IS200ISBBG2A - InSync Bus Bypass Board

SPECIFICATIONS:

Part Number: IS200ISBBG2A
Manufacturer: General Electric
Series: EX2100
Function: InSync Bus Bypass Board
Power Consumption: < 2W
Input Voltage Range: 5V to 24V DC
Availability: In Stock
Mounting: DIN-Rail
Operating Temperature: -20°C to +70°C
Voltage Rating: 24 VDC
Product type: PCB
Weight: 0.31 Pounds
Country of Manufacture: United States (USA)

FUNCTIONAL DESCRIPTION:

IS200ISBBG2A is an InSync Bus Bypass Board manufactured and designed by General Electric as part of the EX2100 Series used in GE Excitation Control Systems. It is typically installed on DIN rails. Screws into six factory-made drill holes secure these to the underside of the board. A conductive material surrounds the holes. This board includes four connectors for communicating with other system components, including a two-position terminal strip and three right-angled plug connectors. All connectors are located along the edges of the short board. The board features four connectors that are used for communication with other system components. These include a two-position terminal strip and three right-angled plug connectors. All of the connectors are located along the edges of the short board, making them easily accessible for installation and maintenance purposes. It serves as a 24 VDC InSync Bus Bypass board and is typically mounted on DIN rails. The board includes various connectors for communication with other system components and features LED indicators for visual feedback. The jumper settings, two-position terminal strip, and female plugs offer configuration flexibility and convenient power and signal connections.

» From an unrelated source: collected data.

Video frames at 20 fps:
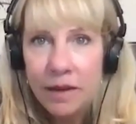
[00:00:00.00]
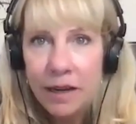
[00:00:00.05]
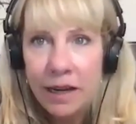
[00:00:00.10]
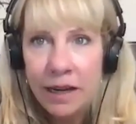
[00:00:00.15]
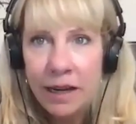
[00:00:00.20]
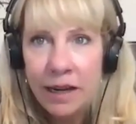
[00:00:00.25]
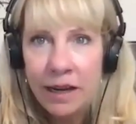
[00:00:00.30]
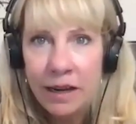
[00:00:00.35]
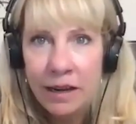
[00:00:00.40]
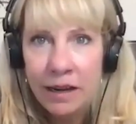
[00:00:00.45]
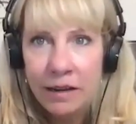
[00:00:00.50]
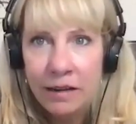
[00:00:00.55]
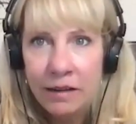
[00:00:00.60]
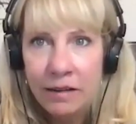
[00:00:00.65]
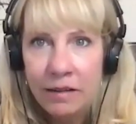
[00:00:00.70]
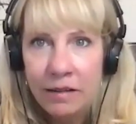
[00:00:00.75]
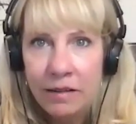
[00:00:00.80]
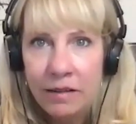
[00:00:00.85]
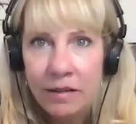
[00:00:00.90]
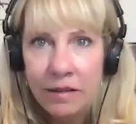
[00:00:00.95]

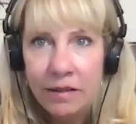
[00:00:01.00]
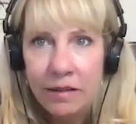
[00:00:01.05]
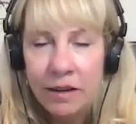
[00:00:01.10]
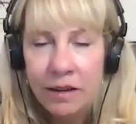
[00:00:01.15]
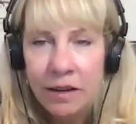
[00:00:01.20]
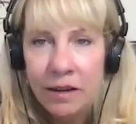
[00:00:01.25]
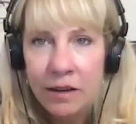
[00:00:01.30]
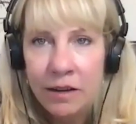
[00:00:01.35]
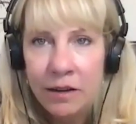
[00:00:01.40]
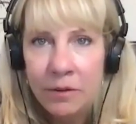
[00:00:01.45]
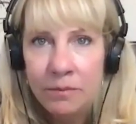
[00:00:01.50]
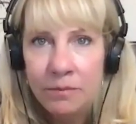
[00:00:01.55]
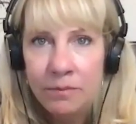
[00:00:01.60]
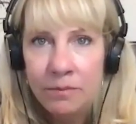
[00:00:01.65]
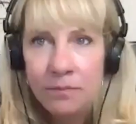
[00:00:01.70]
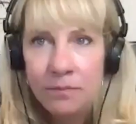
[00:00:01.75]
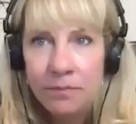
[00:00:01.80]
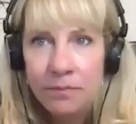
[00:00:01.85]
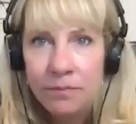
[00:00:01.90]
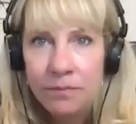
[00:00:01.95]
And
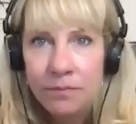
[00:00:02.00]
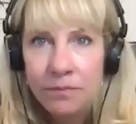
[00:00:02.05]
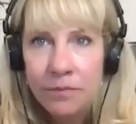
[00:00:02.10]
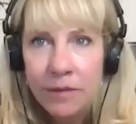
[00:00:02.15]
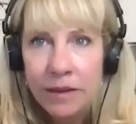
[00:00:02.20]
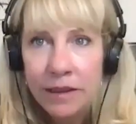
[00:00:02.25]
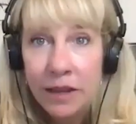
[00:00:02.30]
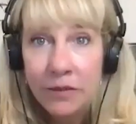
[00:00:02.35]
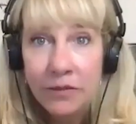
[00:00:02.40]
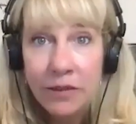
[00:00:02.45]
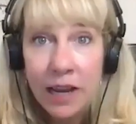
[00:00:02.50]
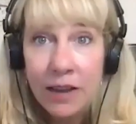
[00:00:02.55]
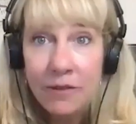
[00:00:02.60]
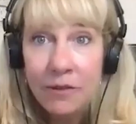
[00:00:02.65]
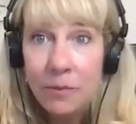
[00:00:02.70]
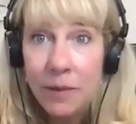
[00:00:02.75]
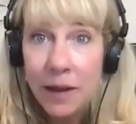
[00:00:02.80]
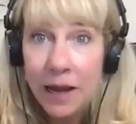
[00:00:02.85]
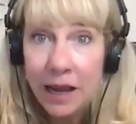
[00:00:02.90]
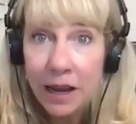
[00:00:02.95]
um, love to have
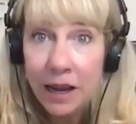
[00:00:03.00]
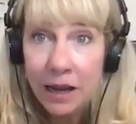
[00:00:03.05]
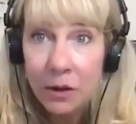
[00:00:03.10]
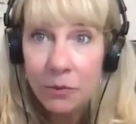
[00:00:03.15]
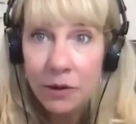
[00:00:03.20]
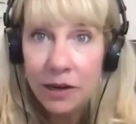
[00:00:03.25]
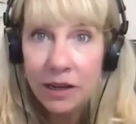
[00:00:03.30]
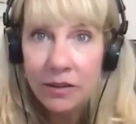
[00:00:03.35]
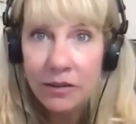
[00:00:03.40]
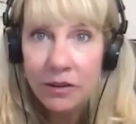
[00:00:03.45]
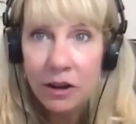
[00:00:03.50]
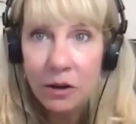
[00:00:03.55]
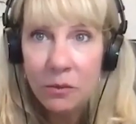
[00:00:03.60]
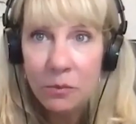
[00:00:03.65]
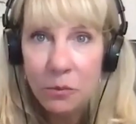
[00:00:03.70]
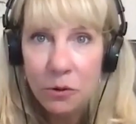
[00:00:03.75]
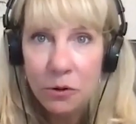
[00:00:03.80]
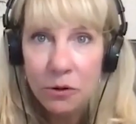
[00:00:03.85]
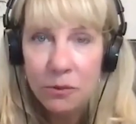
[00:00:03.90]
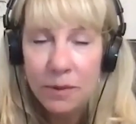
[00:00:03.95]
you back, and we could talk
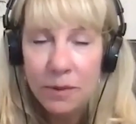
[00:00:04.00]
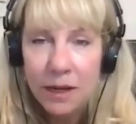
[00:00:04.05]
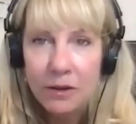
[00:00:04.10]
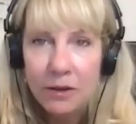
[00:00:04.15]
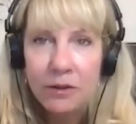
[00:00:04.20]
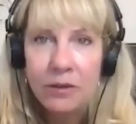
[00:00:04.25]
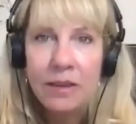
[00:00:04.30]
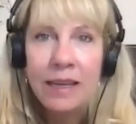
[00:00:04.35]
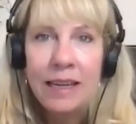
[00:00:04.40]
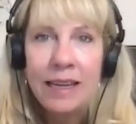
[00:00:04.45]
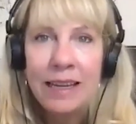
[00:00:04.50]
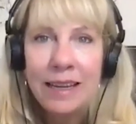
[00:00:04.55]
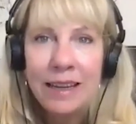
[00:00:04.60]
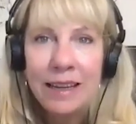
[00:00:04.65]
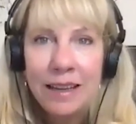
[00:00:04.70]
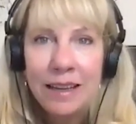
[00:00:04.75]
more about the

The board functions as a passive or semi-active interposer, enabling fail-safe continuity of the bus even during the removal of a field I/O module, controller, or protection relay for service or replacement. In turbine excitation environments, where control loops are tightly coupled and subject to electrical noise and transients, the InSync Bus Bypass Board enhances system resilience by providing galvanic isolation (via opto-isolators or isolation transformers) between segments of the control bus. It also supports termination resistor management — critical for preventing reflection in long or branched networks — and features visual status indicators for RX/TX activity, power presence, and active bypass mode.

INSTALLATION:

The board is positioned inline with the communication path between the digital excitation controller (e.g., GE EX2100e or ABB UNITROL) and the associated I/O or interface modules. The upstream connection is made from the excitation controller's communication output (TXD/RXD), while the downstream is routed toward the field terminal boards or turbine protection relays.

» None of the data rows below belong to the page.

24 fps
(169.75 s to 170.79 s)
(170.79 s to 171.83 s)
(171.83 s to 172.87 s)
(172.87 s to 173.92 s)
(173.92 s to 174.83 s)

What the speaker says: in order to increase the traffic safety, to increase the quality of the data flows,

If the excitation system includes a redundant controller setup (e.g., dual AVR paths), each path may require a dedicated bypass board. The board’s bus IN and OUT terminals must match the impedance and protocol specifications of the excitation communication network. For example, in an RS-485-based excitation system, the twisted-pair shielded cables must be properly terminated using on-board jumper-configurable 120Ω resistors.

OPERATION:

It routes serial or digital control signals from the voltage regulator to downstream I/O modules and feedback circuits. If the connected module is functioning normally, the bypass circuit remains open, allowing uninterrupted communication. The RX/TX LEDs indicate signal presence, confirming live bus communication between the excitation controller and generator auxiliary systems.

In the event of a fault or during preventive maintenance (such as firmware upgrades to AVR modules or I/O diagnostics), the board can be switched to bypass mode — either manually (via jumper/switch) or automatically (if the module is removed). This initiates a hardwired pass-through between the IN and OUT bus lines, effectively isolating the faulty module while maintaining network continuity. In turbine excitation systems, this ensures that critical functions such as voltage feedback, rotor field current sensing, and overexcitation protection remain operational even when one component is taken offline.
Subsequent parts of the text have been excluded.